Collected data
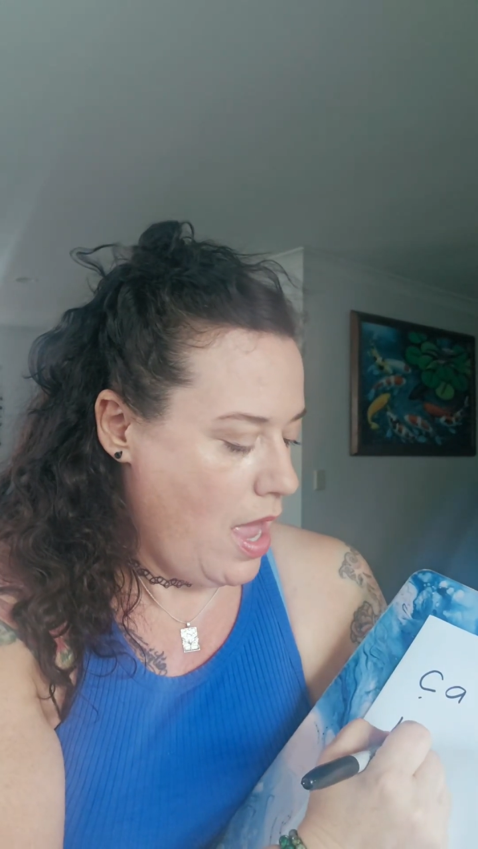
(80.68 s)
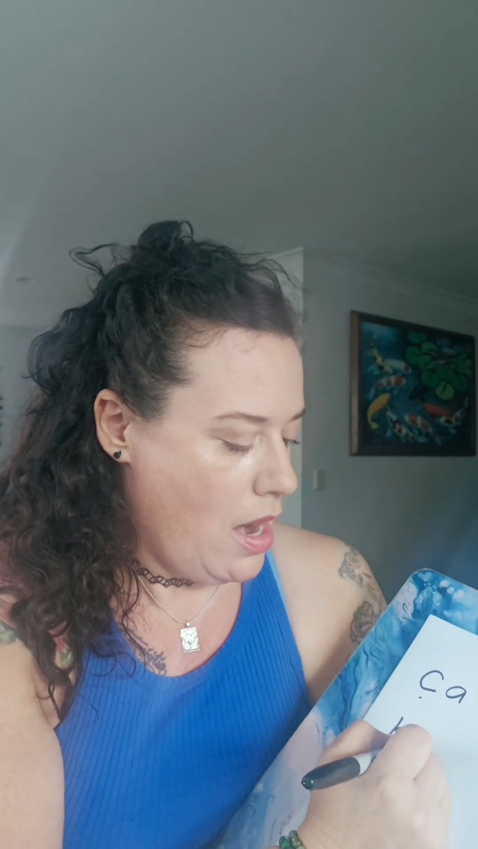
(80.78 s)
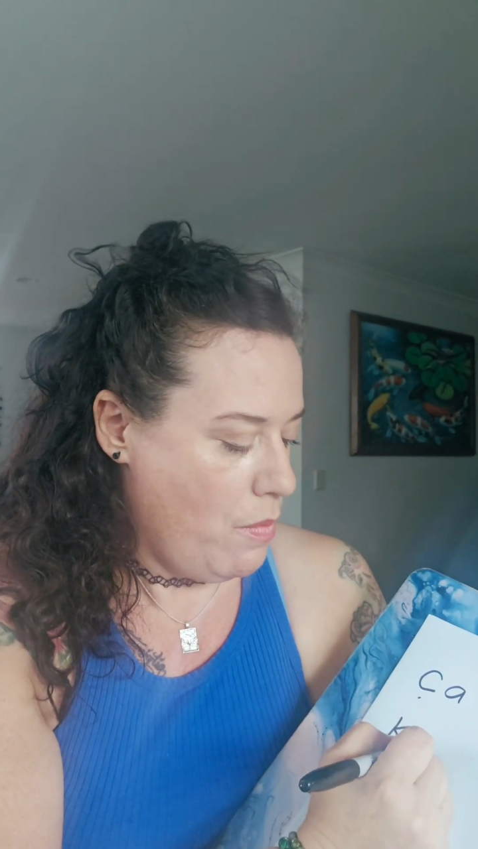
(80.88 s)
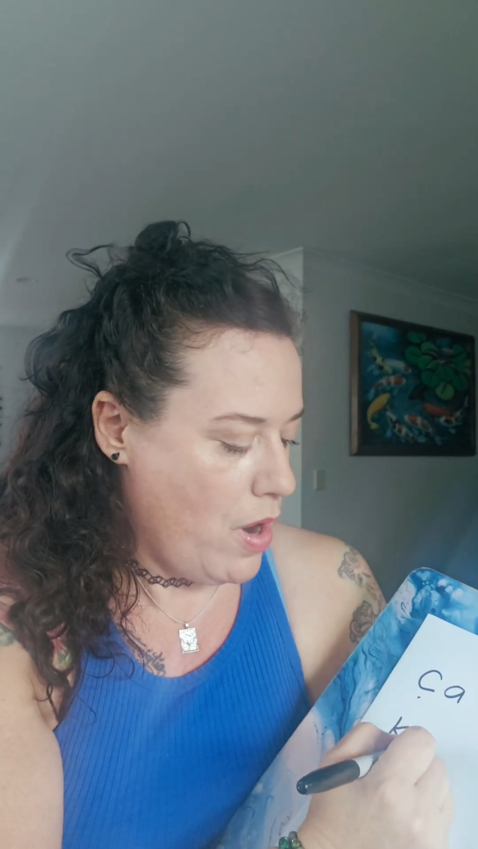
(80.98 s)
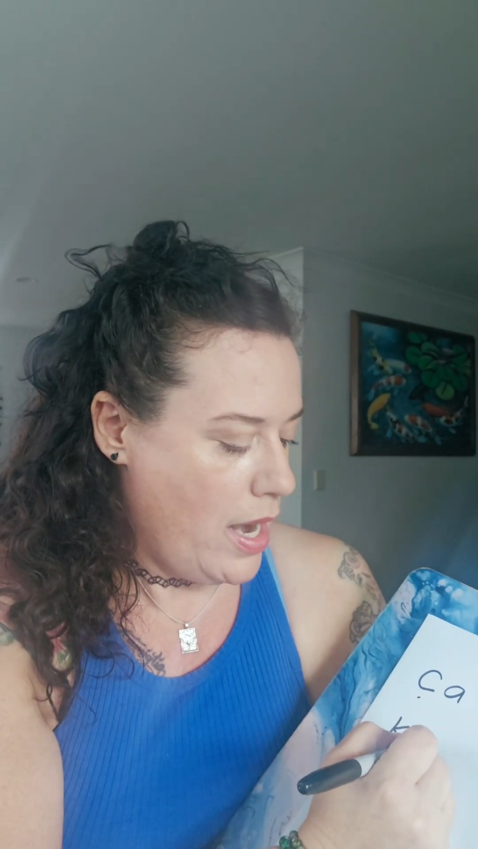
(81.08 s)

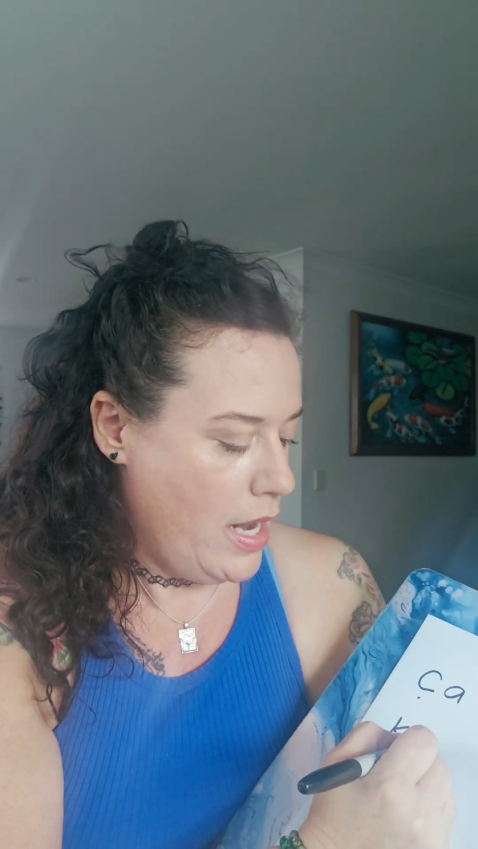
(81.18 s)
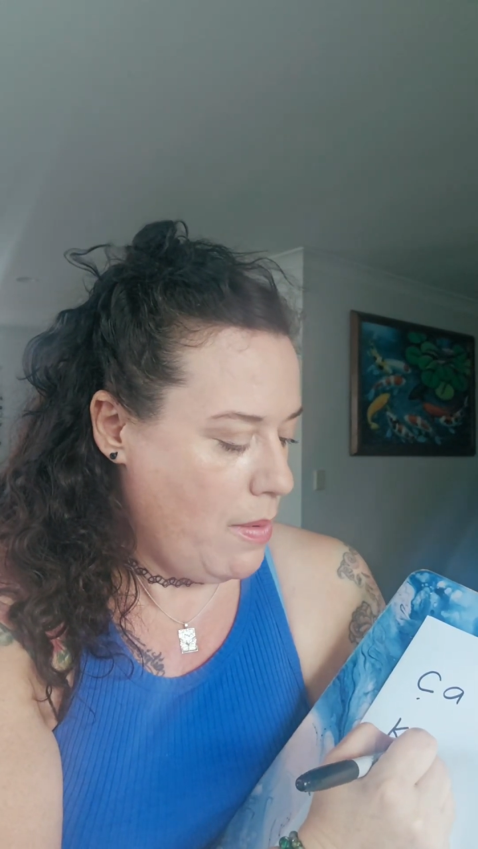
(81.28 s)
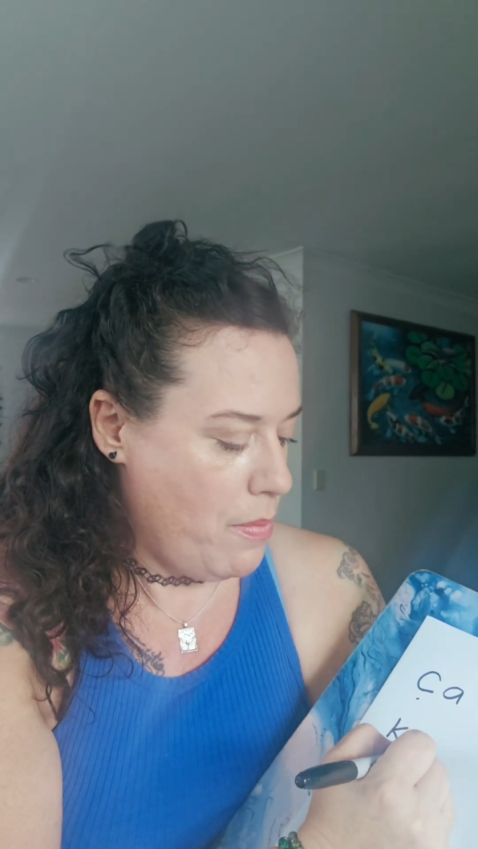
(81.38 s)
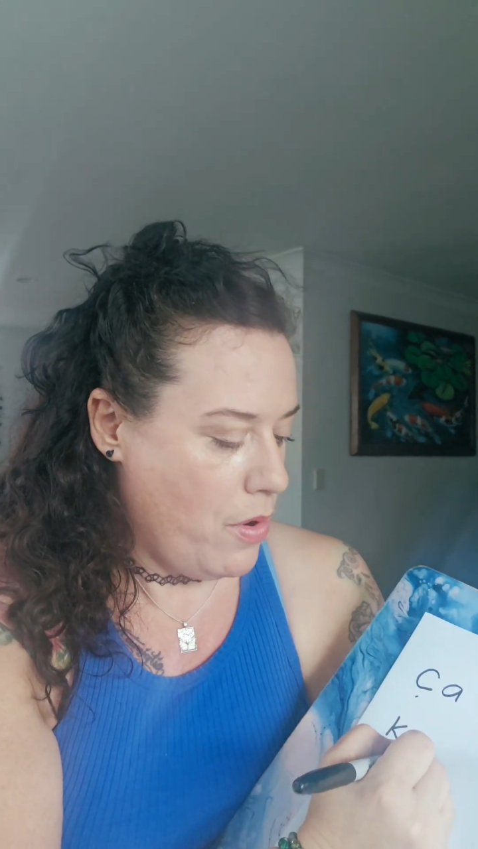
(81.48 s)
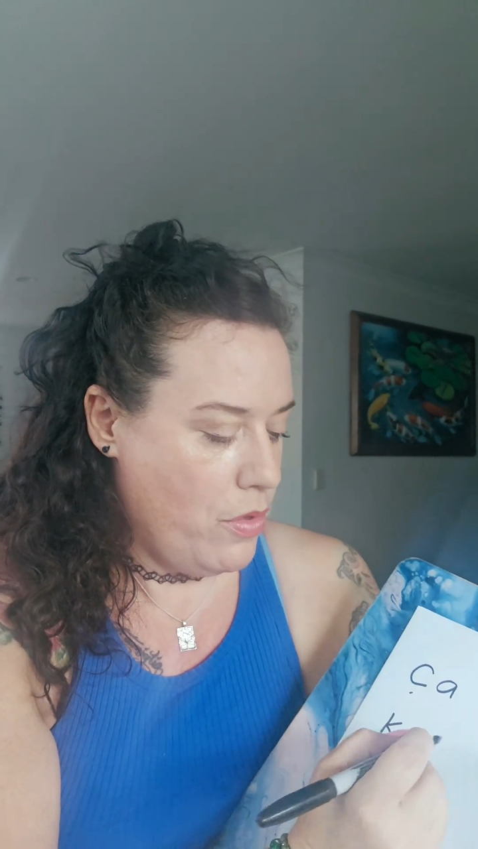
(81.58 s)
and I'm writing
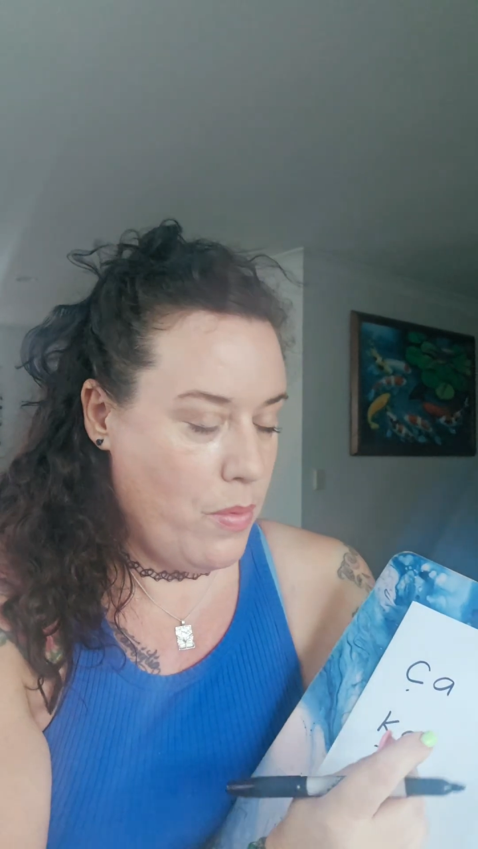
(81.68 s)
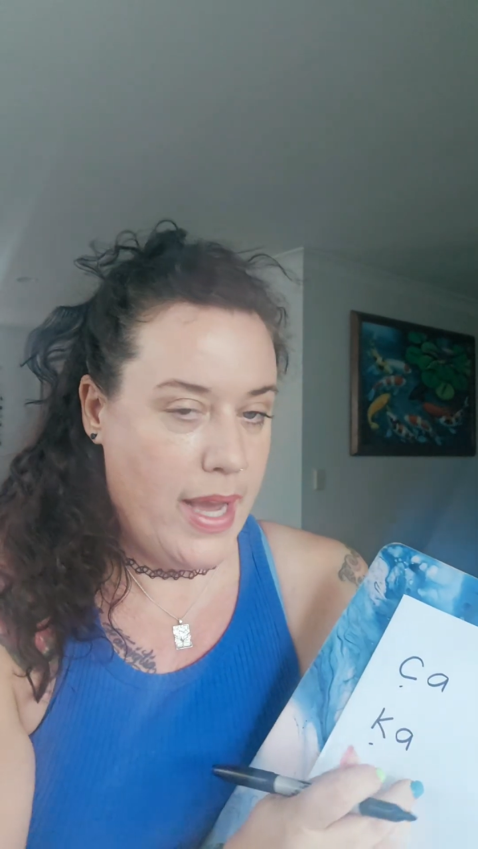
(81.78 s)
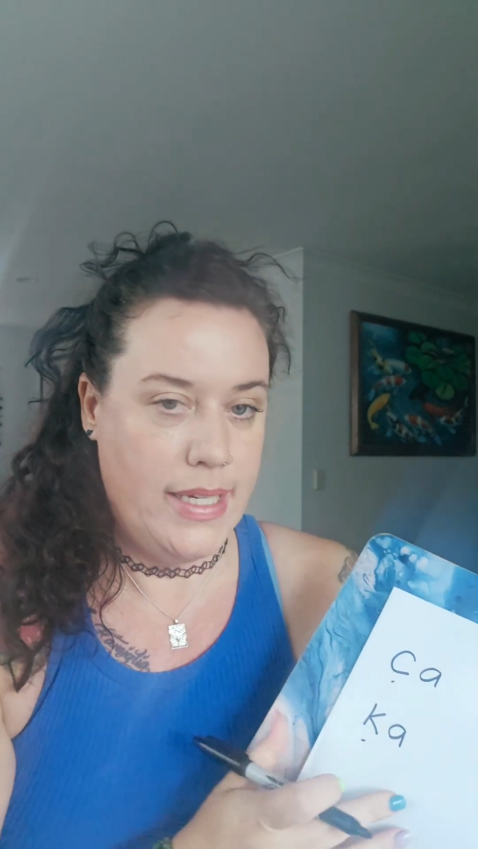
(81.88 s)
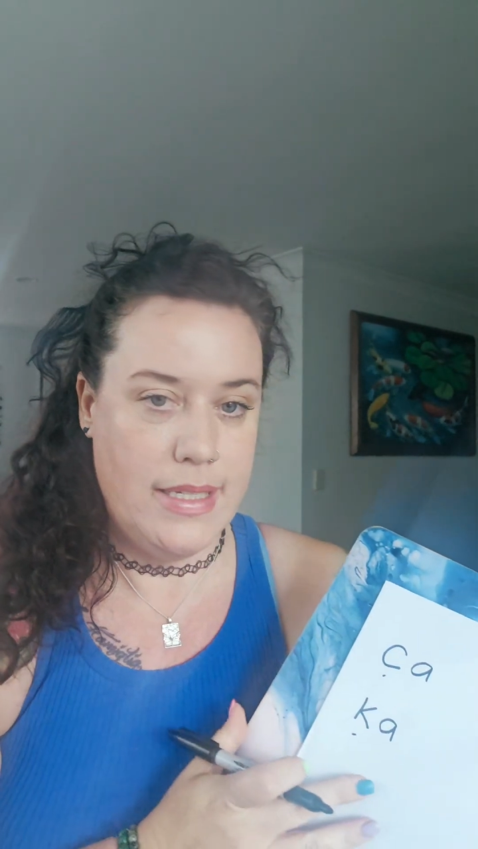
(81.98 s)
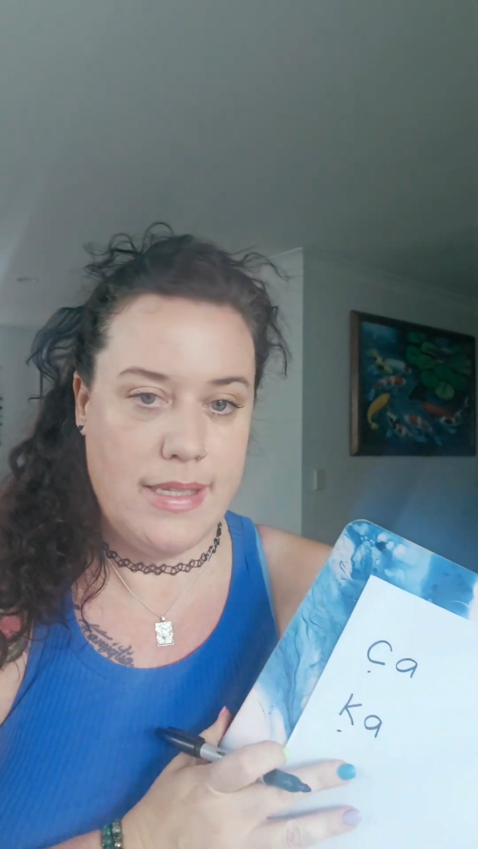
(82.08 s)
it both
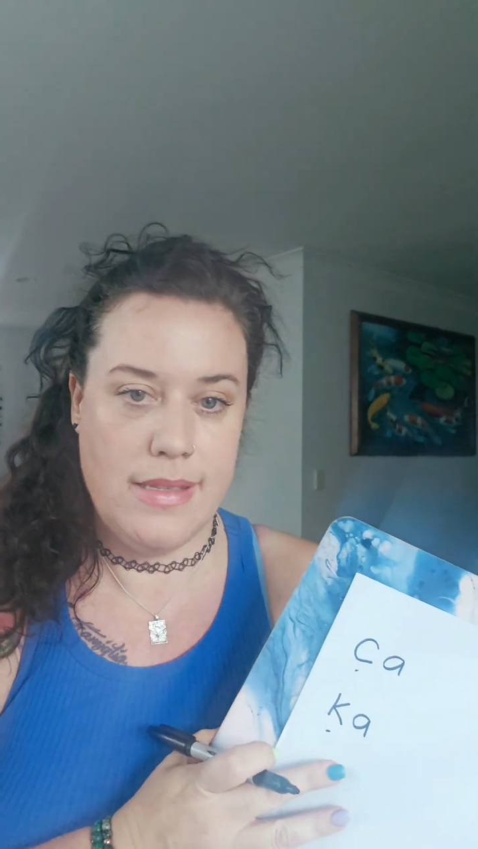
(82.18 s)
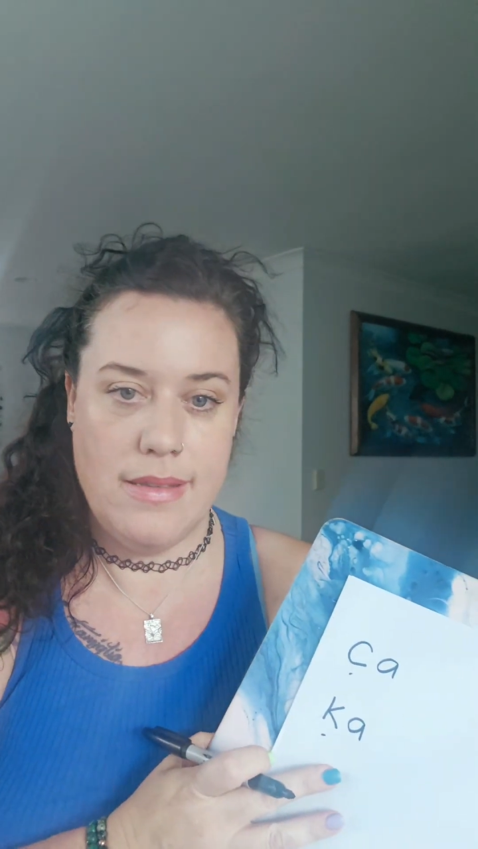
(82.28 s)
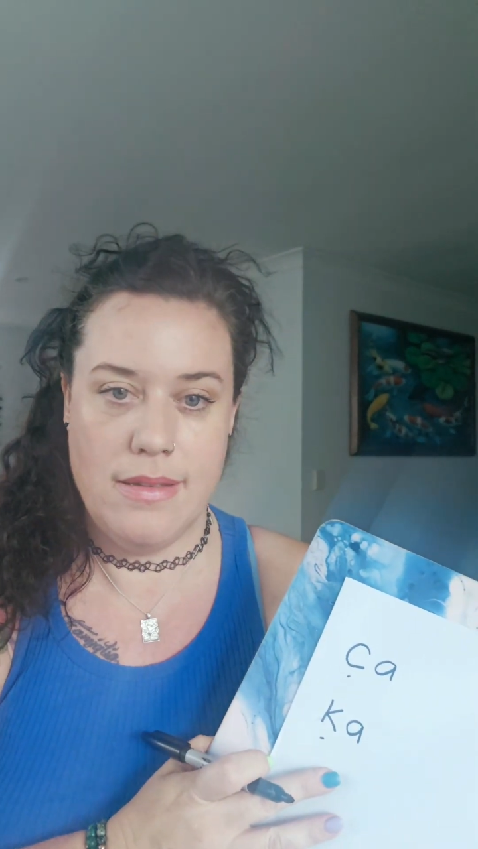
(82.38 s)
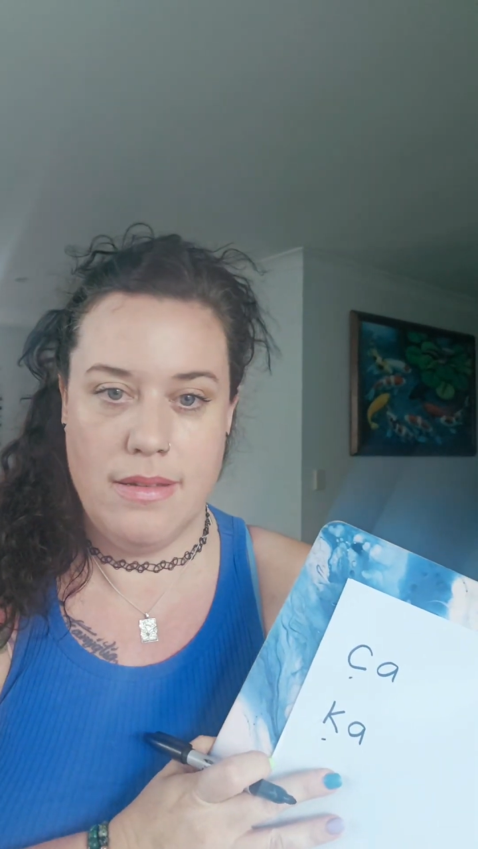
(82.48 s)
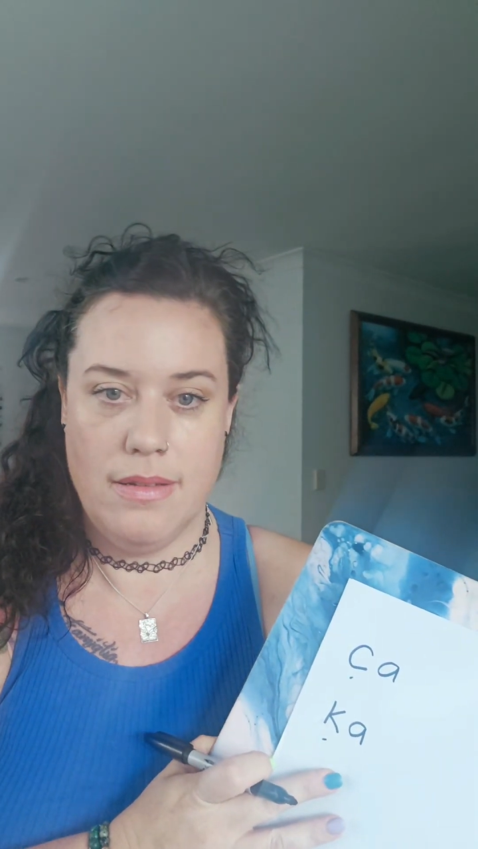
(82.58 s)
ways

- Problem description -
This exercise asks for the data above to be given again exactly, without pictures.

- Reply -
(80.68 s)
(80.78 s)
(80.88 s)
(80.98 s)
(81.08 s)

(81.18 s)
(81.28 s)
(81.38 s)
(81.48 s)
(81.58 s)
and I'm writing
(81.68 s)
(81.78 s)
(81.88 s)
(81.98 s)
(82.08 s)
it both
(82.18 s)
(82.28 s)
(82.38 s)
(82.48 s)
(82.58 s)
ways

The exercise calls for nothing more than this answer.